(Beginning of EXERCISE INPUTS)
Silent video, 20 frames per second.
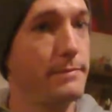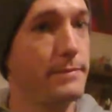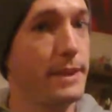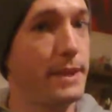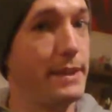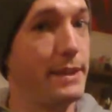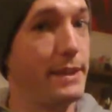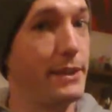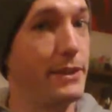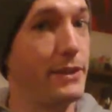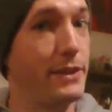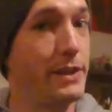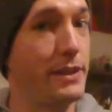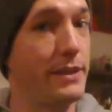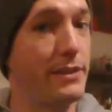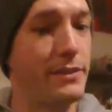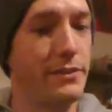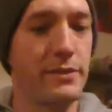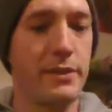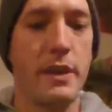And there it
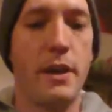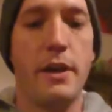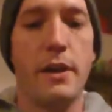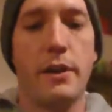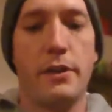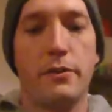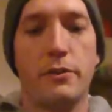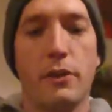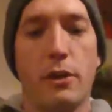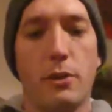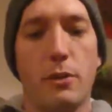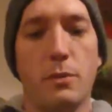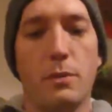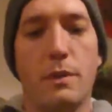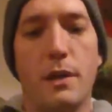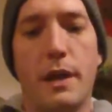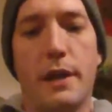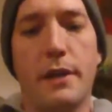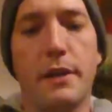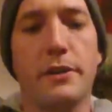is.
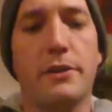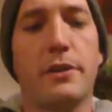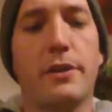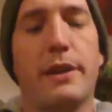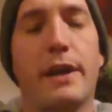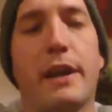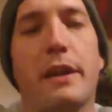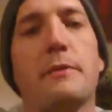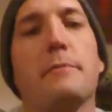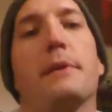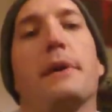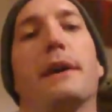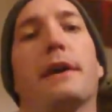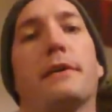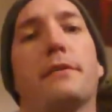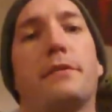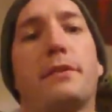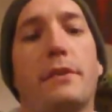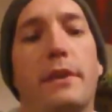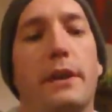So, I already took it out of the
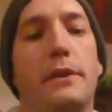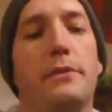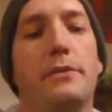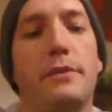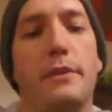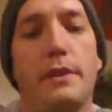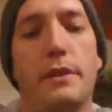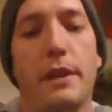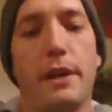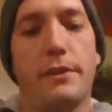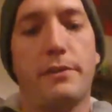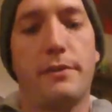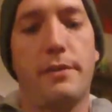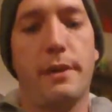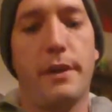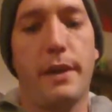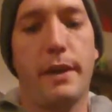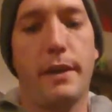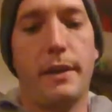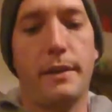box because I used it
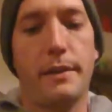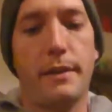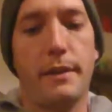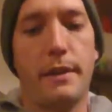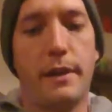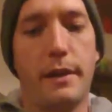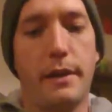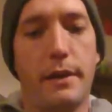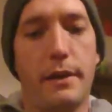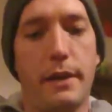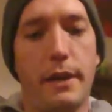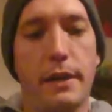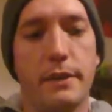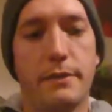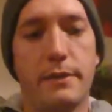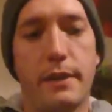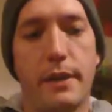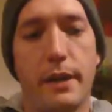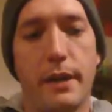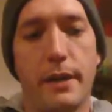yesterday
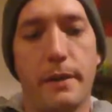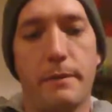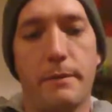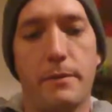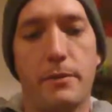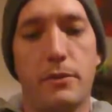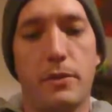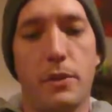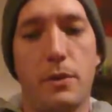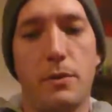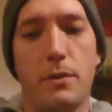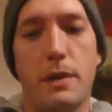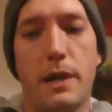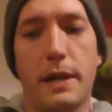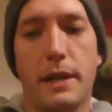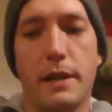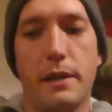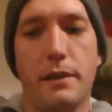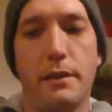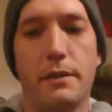and today. So,
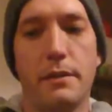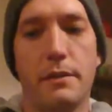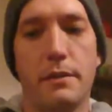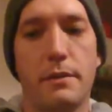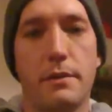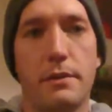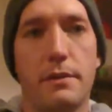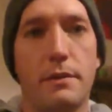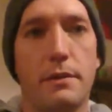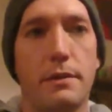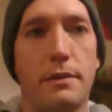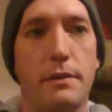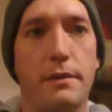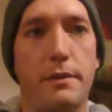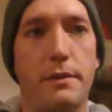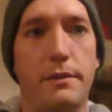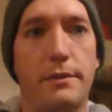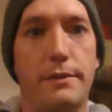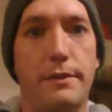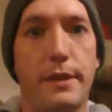I can
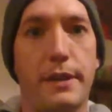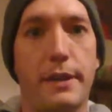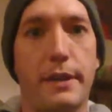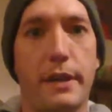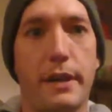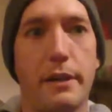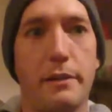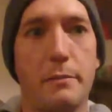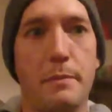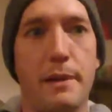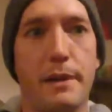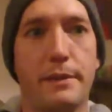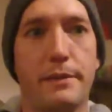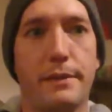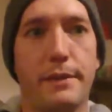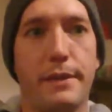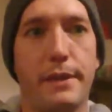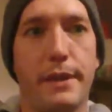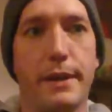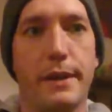take it out of the box
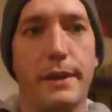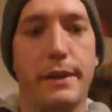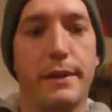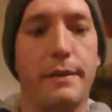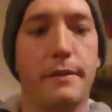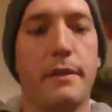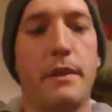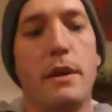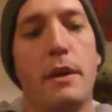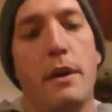again.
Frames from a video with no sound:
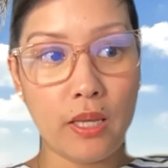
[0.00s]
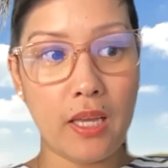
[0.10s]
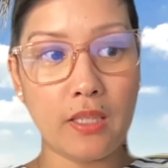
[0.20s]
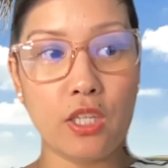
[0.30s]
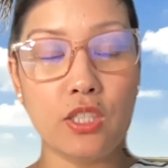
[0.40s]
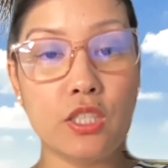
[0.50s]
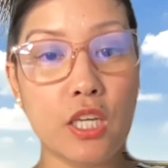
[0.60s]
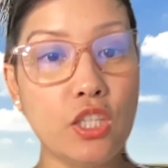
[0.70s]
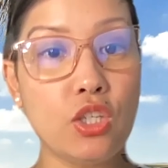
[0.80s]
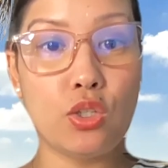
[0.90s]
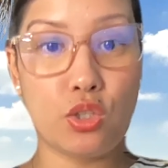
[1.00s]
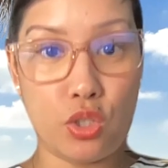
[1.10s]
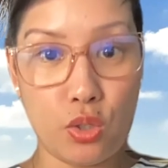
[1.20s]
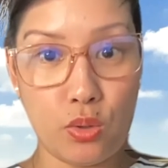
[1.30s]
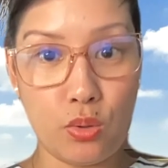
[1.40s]
and continue
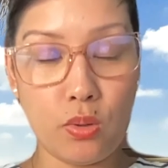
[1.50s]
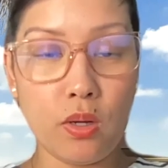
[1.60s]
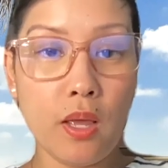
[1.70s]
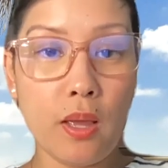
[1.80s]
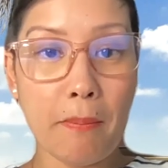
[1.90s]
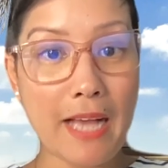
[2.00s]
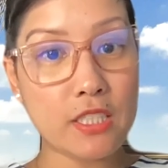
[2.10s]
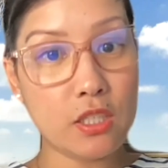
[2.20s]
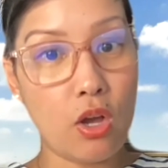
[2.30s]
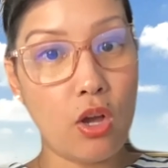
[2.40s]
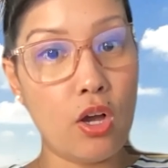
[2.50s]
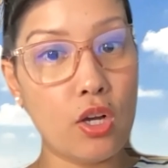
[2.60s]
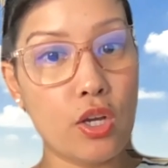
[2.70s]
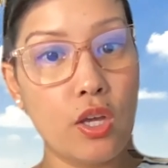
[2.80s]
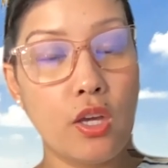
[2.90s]
to pass
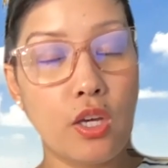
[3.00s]
along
(End of EXERCISE INPUTS)
### AIM OF THE TASK:
If a record holds a picture, leave the picture out and copy everything else exactly.

### RESULT:
Silent video, 20 frames per second.
And there it
is.
So, I already took it out of the
box because I used it
yesterday
and today. So,
I can
take it out of the box
again.
Frames from a video with no sound:
[0.00s]
[0.10s]
[0.20s]
[0.30s]
[0.40s]
[0.50s]
[0.60s]
[0.70s]
[0.80s]
[0.90s]
[1.00s]
[1.10s]
[1.20s]
[1.30s]
[1.40s]
and continue
[1.50s]
[1.60s]
[1.70s]
[1.80s]
[1.90s]
[2.00s]
[2.10s]
[2.20s]
[2.30s]
[2.40s]
[2.50s]
[2.60s]
[2.70s]
[2.80s]
[2.90s]
to pass
[3.00s]
along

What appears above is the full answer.